Super-Resolution Reconstruction of Bubble Distribution Based on Neural Networks
摘要
Accurate prediction of the spatial distribution of gas–liquid two-phase flow bubbles is crucial in the design and operation of nuclear energy equipment, however, high-precision experimental and numerical simulation data are usually difficult to obtain, with high cost and long computation time. Traditional experimental methods and numerical simulation techniques can only provide low-resolution bubble distribution information, which is difficult to meet the needs of high-precision gas–liquid two-phase flow research. For this reason, a neural network-based multiscale super-resolution reconstruction method is proposed in this paper, which realizes high-resolution reconstruction of low-resolution bubble distribution data by training the model.

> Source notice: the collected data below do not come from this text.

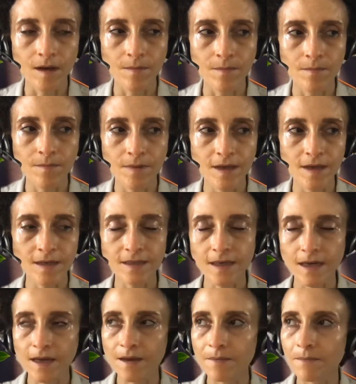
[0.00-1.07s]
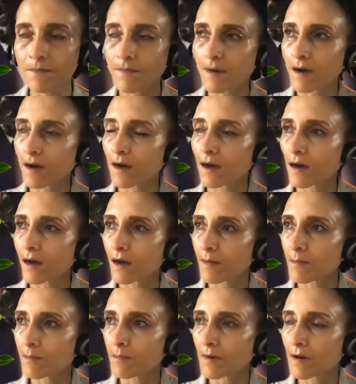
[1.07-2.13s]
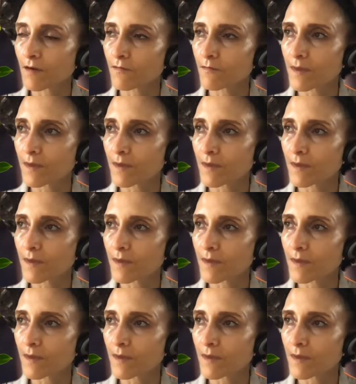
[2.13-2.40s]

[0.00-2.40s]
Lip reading: because I'm of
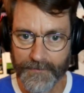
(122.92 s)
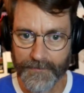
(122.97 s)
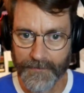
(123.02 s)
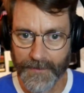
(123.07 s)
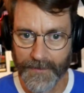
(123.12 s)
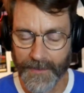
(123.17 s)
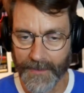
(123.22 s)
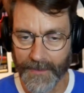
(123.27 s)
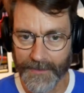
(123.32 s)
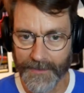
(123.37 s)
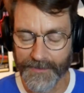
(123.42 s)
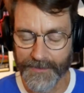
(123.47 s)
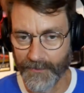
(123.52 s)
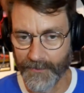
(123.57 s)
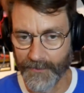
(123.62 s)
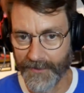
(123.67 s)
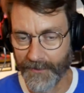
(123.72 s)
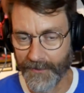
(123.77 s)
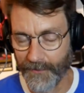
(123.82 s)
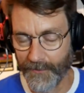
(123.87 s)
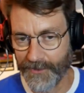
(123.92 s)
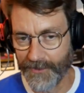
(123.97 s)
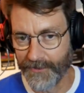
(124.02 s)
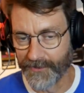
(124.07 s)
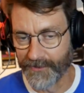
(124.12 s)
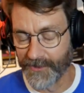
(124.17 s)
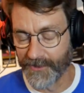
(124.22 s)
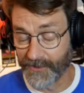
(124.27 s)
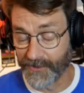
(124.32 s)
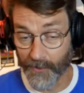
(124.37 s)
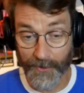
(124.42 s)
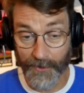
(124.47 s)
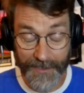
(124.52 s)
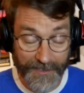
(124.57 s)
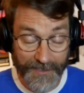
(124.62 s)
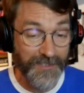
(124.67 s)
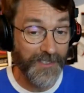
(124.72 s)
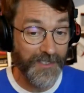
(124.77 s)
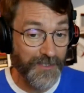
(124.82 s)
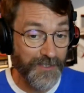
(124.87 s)
connection with that would use this, or
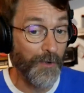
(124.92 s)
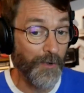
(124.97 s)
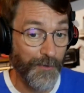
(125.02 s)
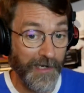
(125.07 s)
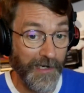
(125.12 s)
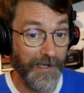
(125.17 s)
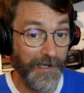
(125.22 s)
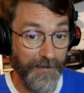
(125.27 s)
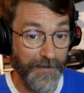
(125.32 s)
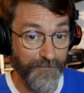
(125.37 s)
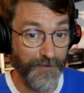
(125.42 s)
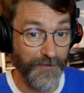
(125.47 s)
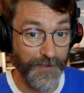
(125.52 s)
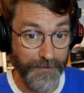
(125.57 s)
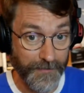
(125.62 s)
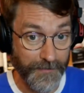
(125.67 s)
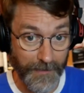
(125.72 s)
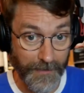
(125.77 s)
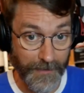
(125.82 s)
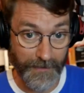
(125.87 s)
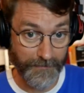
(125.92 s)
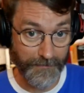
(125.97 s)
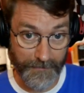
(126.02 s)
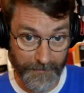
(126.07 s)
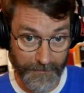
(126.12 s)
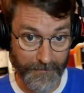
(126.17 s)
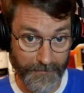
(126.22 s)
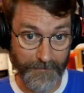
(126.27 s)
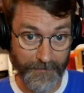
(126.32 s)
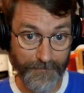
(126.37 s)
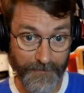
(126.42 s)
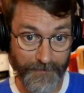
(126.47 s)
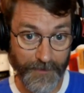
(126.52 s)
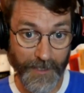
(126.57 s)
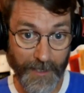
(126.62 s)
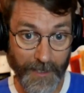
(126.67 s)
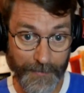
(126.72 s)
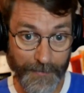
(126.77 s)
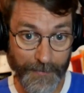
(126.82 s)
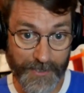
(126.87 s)
is this only for for
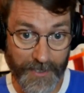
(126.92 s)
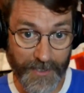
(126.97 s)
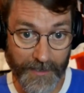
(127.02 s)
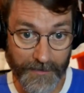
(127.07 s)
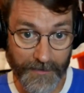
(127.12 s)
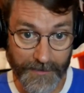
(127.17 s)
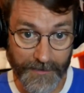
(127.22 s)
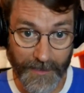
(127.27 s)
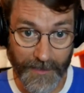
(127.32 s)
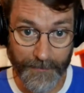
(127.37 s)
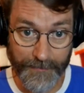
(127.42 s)
hyperscale type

The results show that in the fourfold pooling test case, the MSE of the multiscale model is lower than 0.2%, and the SSIM can reach more than 98%. In the more difficult eightfold pooling test case, the MSE of the multiscale model is reduced by up to 91.9% compared with bicubic interpolation, and the SSIM is improved by up to 282%, showing excellent reconstruction results. This paper also explores the effect of the number of training sets on the model performance, and finds that there is a smooth turning point in the number of training sets, and the effect of further increasing the dataset size on the model performance improvement gradually diminishes. The method in this paper demonstrates the potential of super-resolution reconstruction in the field of bubble distribution refinement and provides a new research direction for the application of super-resolution reconstruction in gas–liquid two-phase flow. Future research can further introduce physical a priori knowledge to enhance the model performance and promote the application of super-resolution technology in complex gas–liquid two-phase flow fields.